**Exercise data:**
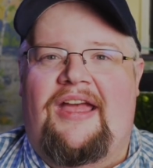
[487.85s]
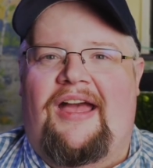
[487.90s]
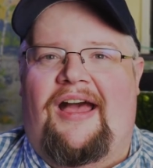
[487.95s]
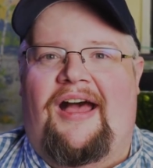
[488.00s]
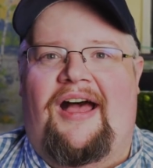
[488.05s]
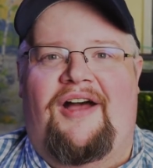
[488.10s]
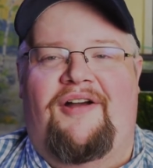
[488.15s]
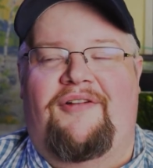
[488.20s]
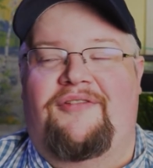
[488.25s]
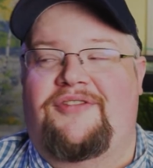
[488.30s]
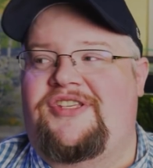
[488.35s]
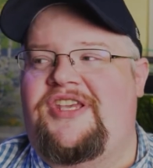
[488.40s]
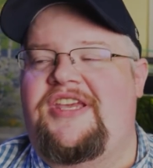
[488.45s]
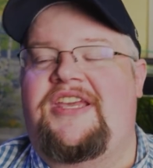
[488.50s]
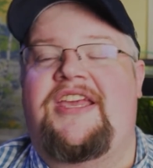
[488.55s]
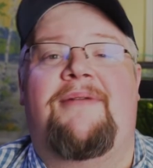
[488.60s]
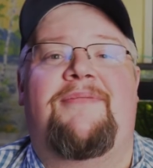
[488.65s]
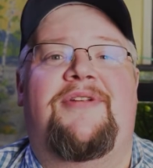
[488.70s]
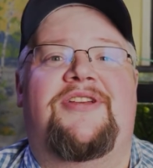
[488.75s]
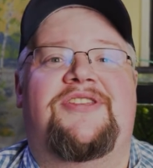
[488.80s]

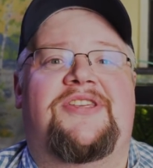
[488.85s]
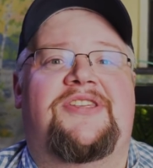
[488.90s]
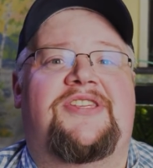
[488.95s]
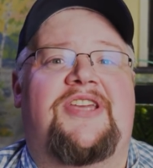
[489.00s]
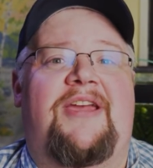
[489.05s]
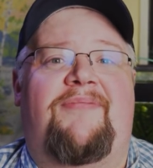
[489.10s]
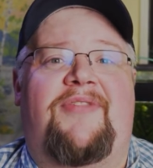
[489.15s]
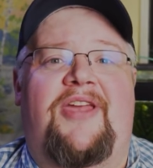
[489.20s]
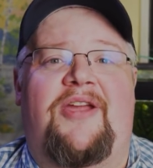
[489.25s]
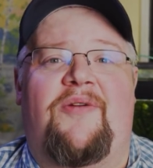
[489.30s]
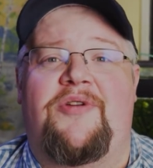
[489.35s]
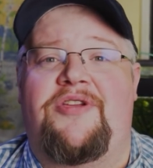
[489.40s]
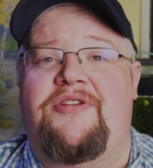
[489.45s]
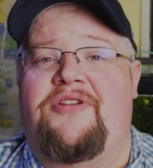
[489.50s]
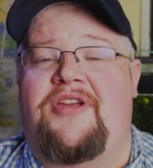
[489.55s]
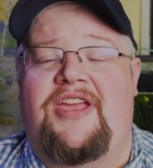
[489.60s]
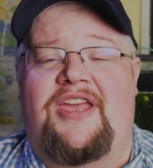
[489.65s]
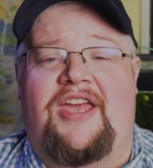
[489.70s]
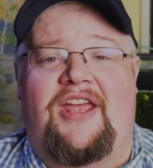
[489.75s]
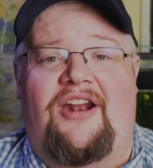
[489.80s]
Seachem does the same thing where you
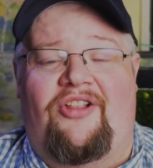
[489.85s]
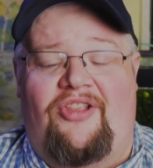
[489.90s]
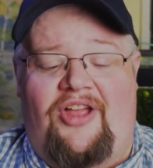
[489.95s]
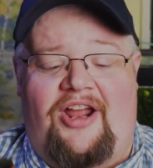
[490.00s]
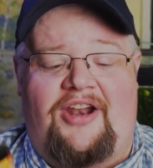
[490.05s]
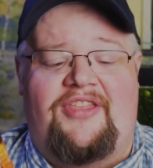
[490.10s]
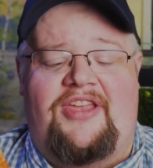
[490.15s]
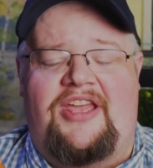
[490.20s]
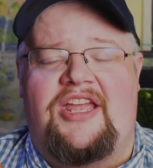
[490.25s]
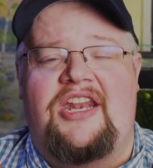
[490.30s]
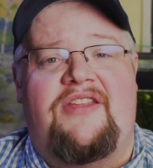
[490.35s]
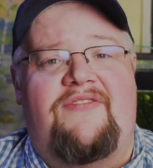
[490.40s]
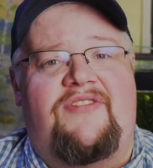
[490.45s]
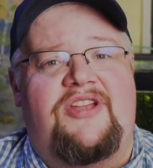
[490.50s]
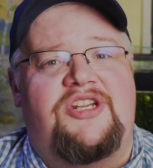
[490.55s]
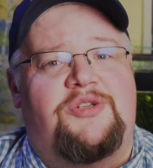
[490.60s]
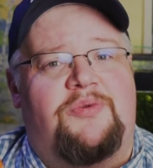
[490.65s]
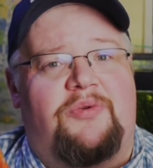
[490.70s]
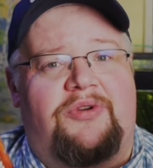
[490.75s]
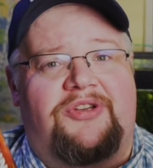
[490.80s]
can get a lot of the
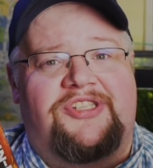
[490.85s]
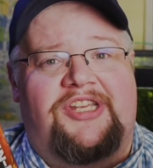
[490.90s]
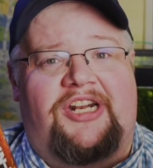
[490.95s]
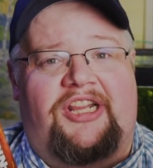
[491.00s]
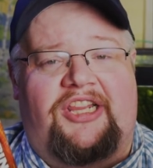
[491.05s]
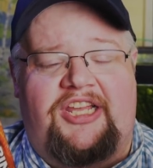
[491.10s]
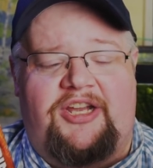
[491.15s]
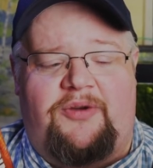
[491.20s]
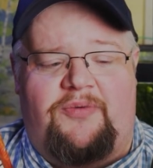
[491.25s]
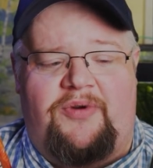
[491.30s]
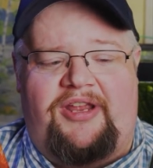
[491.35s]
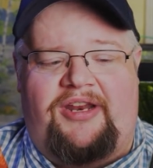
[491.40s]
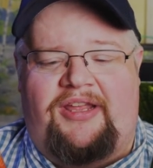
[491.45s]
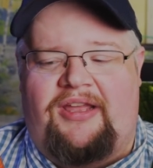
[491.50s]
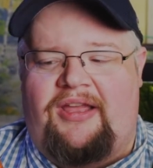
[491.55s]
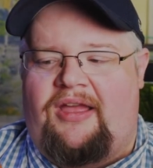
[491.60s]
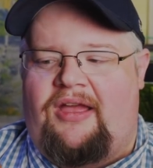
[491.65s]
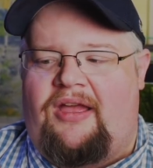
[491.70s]
individuals in a liquid.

**Your goal:** Exclude the images and reproduce the remaining data exactly.

**Written solution:**
[487.85s]
[487.90s]
[487.95s]
[488.00s]
[488.05s]
[488.10s]
[488.15s]
[488.20s]
[488.25s]
[488.30s]
[488.35s]
[488.40s]
[488.45s]
[488.50s]
[488.55s]
[488.60s]
[488.65s]
[488.70s]
[488.75s]
[488.80s]

[488.85s]
[488.90s]
[488.95s]
[489.00s]
[489.05s]
[489.10s]
[489.15s]
[489.20s]
[489.25s]
[489.30s]
[489.35s]
[489.40s]
[489.45s]
[489.50s]
[489.55s]
[489.60s]
[489.65s]
[489.70s]
[489.75s]
[489.80s]
Seachem does the same thing where you
[489.85s]
[489.90s]
[489.95s]
[490.00s]
[490.05s]
[490.10s]
[490.15s]
[490.20s]
[490.25s]
[490.30s]
[490.35s]
[490.40s]
[490.45s]
[490.50s]
[490.55s]
[490.60s]
[490.65s]
[490.70s]
[490.75s]
[490.80s]
can get a lot of the
[490.85s]
[490.90s]
[490.95s]
[491.00s]
[491.05s]
[491.10s]
[491.15s]
[491.20s]
[491.25s]
[491.30s]
[491.35s]
[491.40s]
[491.45s]
[491.50s]
[491.55s]
[491.60s]
[491.65s]
[491.70s]
individuals in a liquid.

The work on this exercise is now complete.